Repeat every record exactly, but keep images out of the copy.

☆ ☆ ☆ ☆ ☆

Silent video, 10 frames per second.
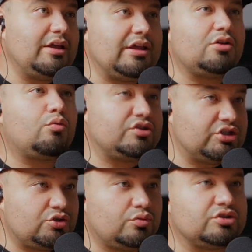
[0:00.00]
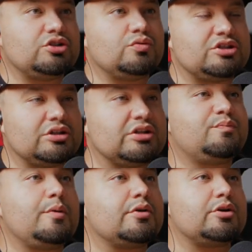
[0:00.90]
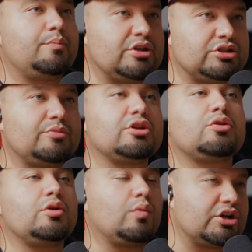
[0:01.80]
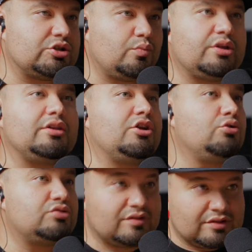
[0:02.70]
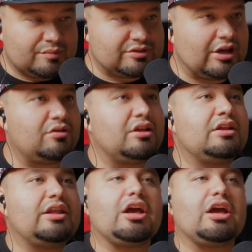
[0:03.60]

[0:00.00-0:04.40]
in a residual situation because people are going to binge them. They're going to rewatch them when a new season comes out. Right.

☆ ☆ ☆ ☆ ☆

* [Answer area]:
Silent video, 10 frames per second.
[0:00.00]
[0:00.90]
[0:01.80]
[0:02.70]
[0:03.60]

[0:00.00-0:04.40]
in a residual situation because people are going to binge them. They're going to rewatch them when a new season comes out. Right.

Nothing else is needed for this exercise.